RTree spatial index does not result in faster intersection computation

My answer is essentially based on another answer by @gene here:

More Efficient Spatial join in Python without QGIS, ArcGIS, PostGIS, etc

He proposed the same solution using two differents methods, with or without a spatial index.

He (correctly) stated:

What is the difference ?

  • Without the index, you must iterate through all the geometries (polygons and points).
  • With a bounding spatial index (Spatial Index RTree), you iterate only through the geometries which have a chance to intersect with your current geometry ('filter' which can save a considerable amount of calculations and time...)
  • but a Spatial Index is not a magic wand.

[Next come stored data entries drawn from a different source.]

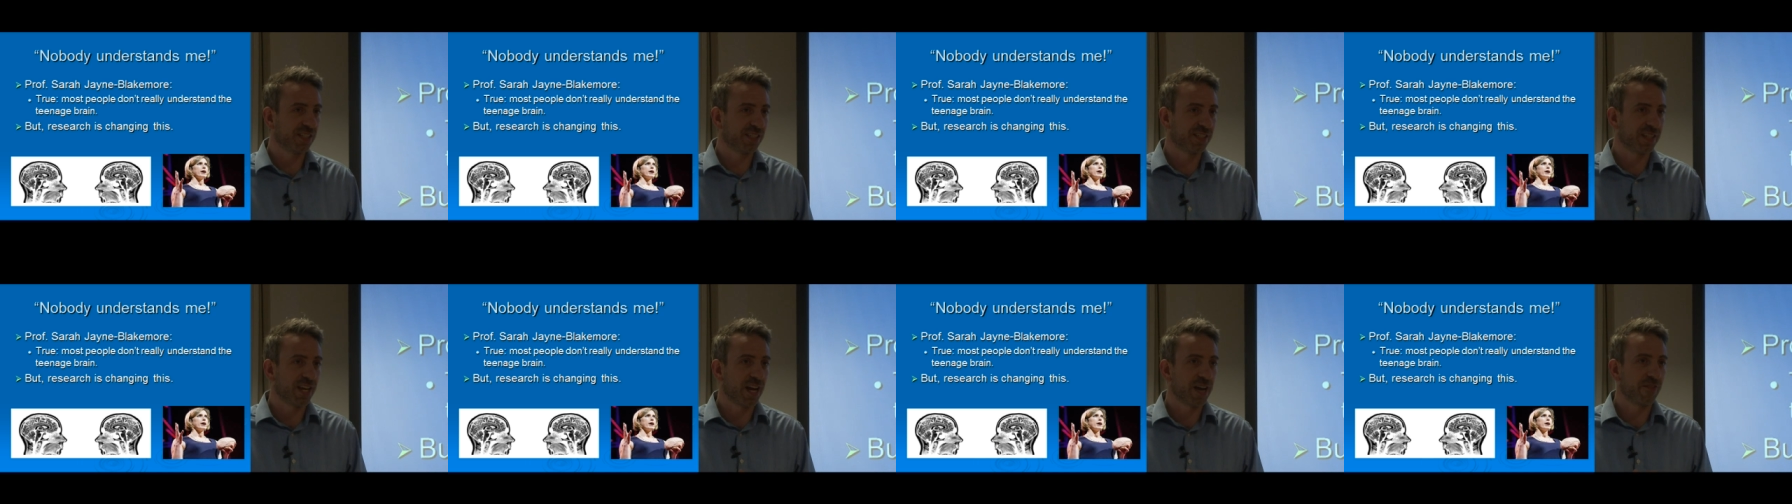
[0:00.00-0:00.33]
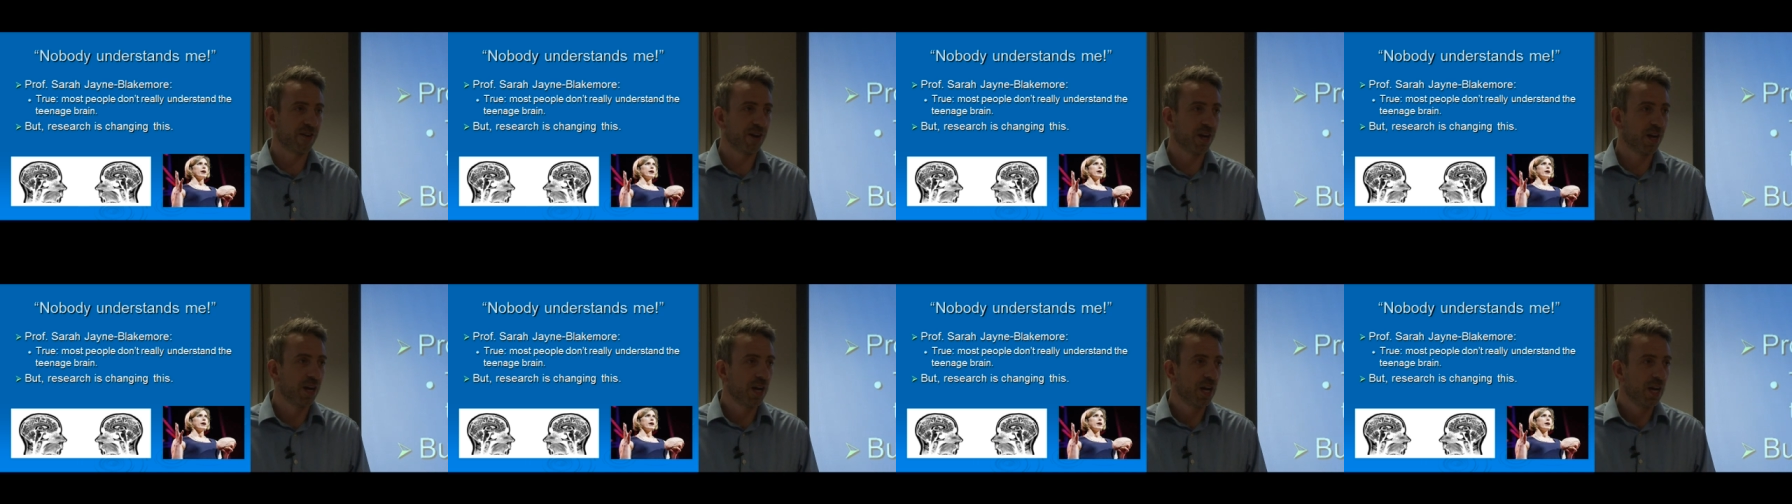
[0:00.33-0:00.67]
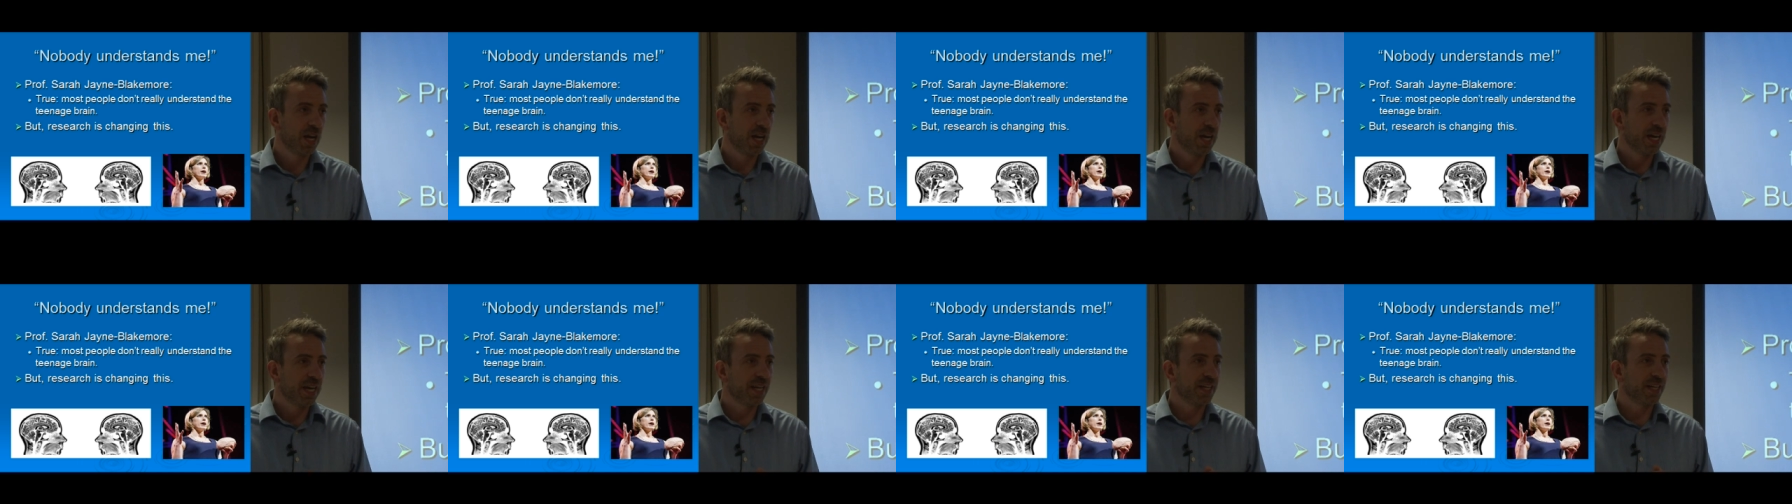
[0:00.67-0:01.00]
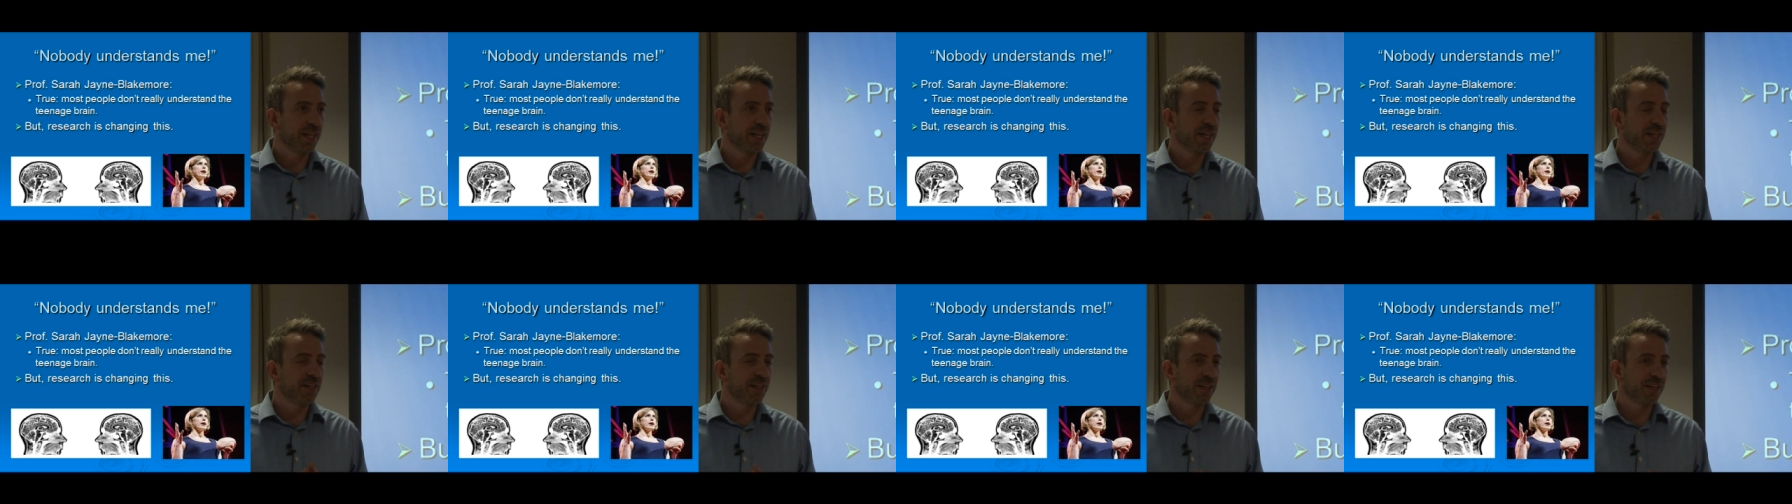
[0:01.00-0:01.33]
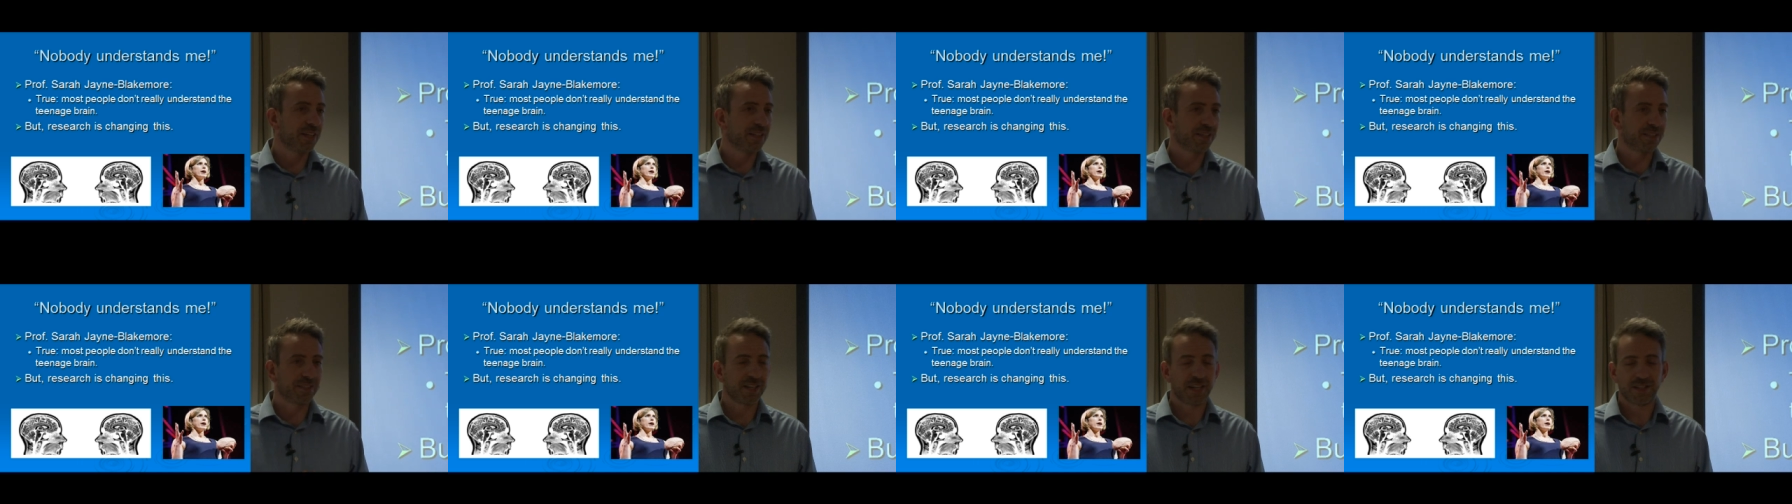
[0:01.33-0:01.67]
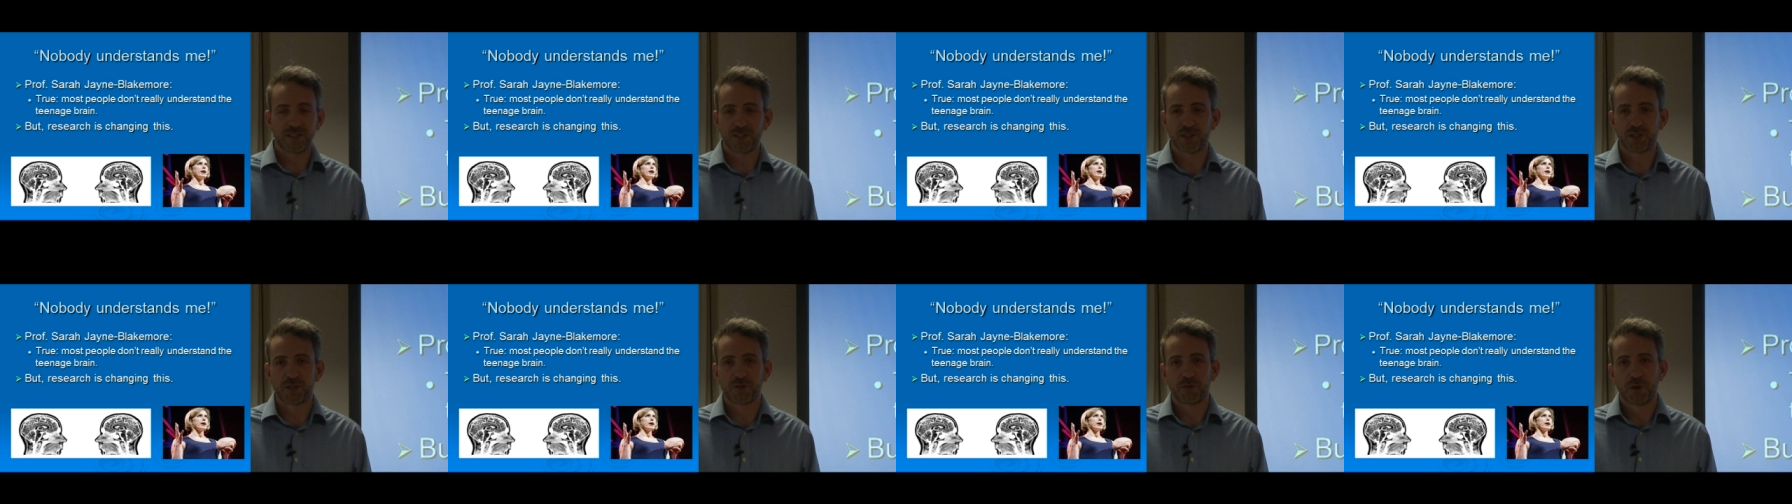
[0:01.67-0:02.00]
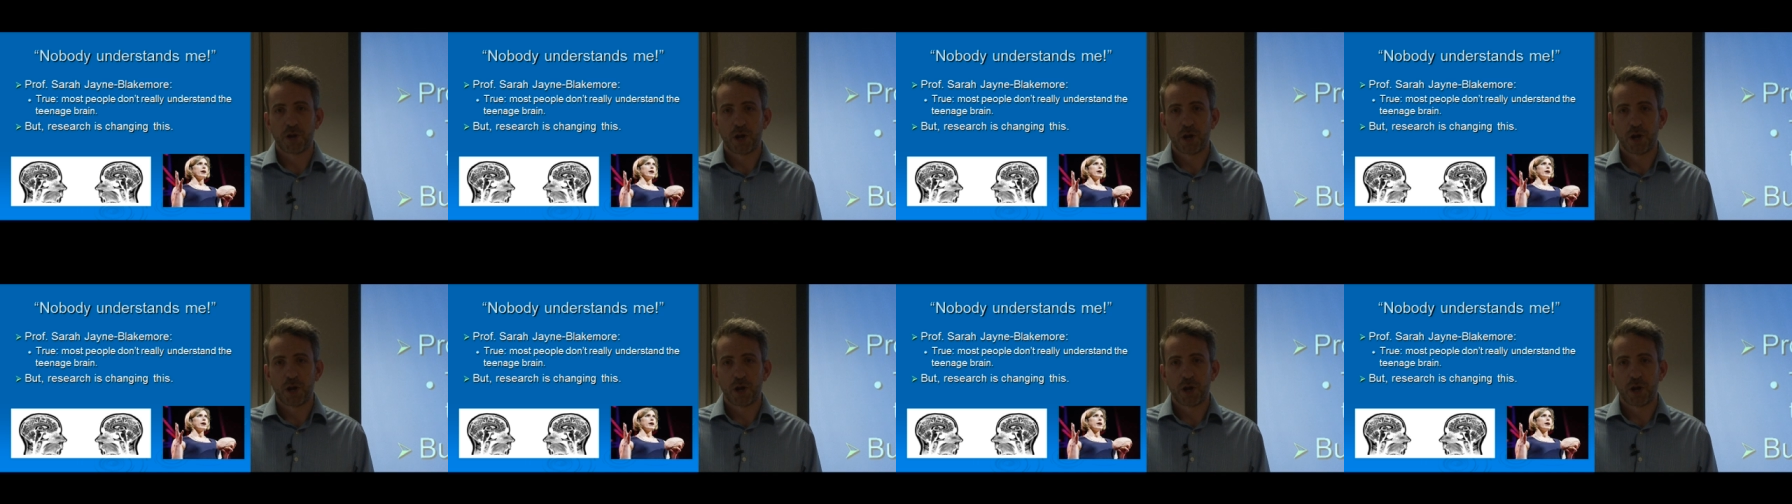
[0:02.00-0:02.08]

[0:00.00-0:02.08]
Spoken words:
area, it in a sense,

When a very large part of the dataset has to be retrieved, a Spatial Index cannot give any speed benefit.

These sentences are self-explanatory, but I preferred quoting @gene instead of proposing the same conclusions as mine (so, all the credits go to its brilliant work!).

For a better understanding of the Rtree spatial index, you may retrieve some useful informations following these links:

  • Rtree: Spatial indexing for Python;
  • Using Rtree spatial indexing with OGR.

Another great introduction about the using of spatial indexes may be this article by @Nathan Woodrow.


Just to add to mgri answer.

It is important to understand what is a spatial index (How To Properly Implement a Bounding Box for Shapely & Fiona?). With my example in How to efficiently determine which of thousands of polygons intersect with a linestring

enter image description here

You can create a spatial index with the polygons

idx = index.Index()
for feat in poly_layer:
    geom = shape(feat['geometry'])
    id = int(feat['id'])
    idx.insert(id, geom.bounds,feat)

Limits of the spatial index (polygon bounds in green)

enter image description here

Or with the LineStrings

  idx = index.Index()
  for feat in line_layer:
      geom = shape(feat['geometry'])
      id = int(feat['id'])
      idx.insert(id, geom.bounds,feat)

Limits of the spatial index (LineString bound in red)

enter image description here

Now, you iterate only through the geometries which have a chance to intersect with your current geometry (in yellow)

enter image description here

I use here the LineStrings spatial index (the results are the same but with your example of 4000 polygons and 4 lines ....).

for feat1 in poly_layer:
    geom1 = shape(feat1['geometry'])
    for id in idx.intersection(geom1.bounds):
        feat2 = line_layer[id]
        geom2 = shape(feat2['geometry'])
        if geom2.intersects(geom1):
            print 'Polygon {} intersects line {}'.format(feat1['id'], feat2['id'])

  Polygon 2 intersects line 0
  Polygon 3 intersects line 0
  Polygon 6 intersects line 0
  Polygon 9 intersects line 0

You can also use a generator (example.py)

def build_ind():
     with fiona.open('polygon_layer.shp') as shapes:
         for s in shapes:
             geom = shape(s['geometry'])
             id = int(s['id'])
             yield (id, geom.bounds, s)

 p= index.Property()
 tree = index.Index(build_ind(), properties=p)
 # first line of line_layer
 first = shape(line_layer.next()['geometry'])
 # intersection of first with polygons
 tuple(tree.intersection(first.bounds))
 (6, 2, 3, 9)

You can examine the GeoPandas script sjoin.py to understand the use of Rtree.

There are many solutions but don't forget that

  • Spatial Index is not a magic wand...

Edit: To clarify this answer, I incorrectly believed that all the intersection tests took approximately the same amount of time. This is not the case. The reason I did not get the speed up I expected from using a spatial index is that the selection of intersection tests are the ones that took the longest to do in the first place.

As gene and mgri have already said, a spatial index is not a magic wand. Although the spatial index pared down the number of intersection tests that needed to be performed from 12936 to only 1816, the 1816 tests are the test that took the vast majority of time to compute in the first place.

The spatial index is being used correctly, but the assumption that each intersection test takes roughly the same amount of time is what is incorrect. The time required by the intersection test can vary greatly (0.05 seconds versus 0.000007 seconds).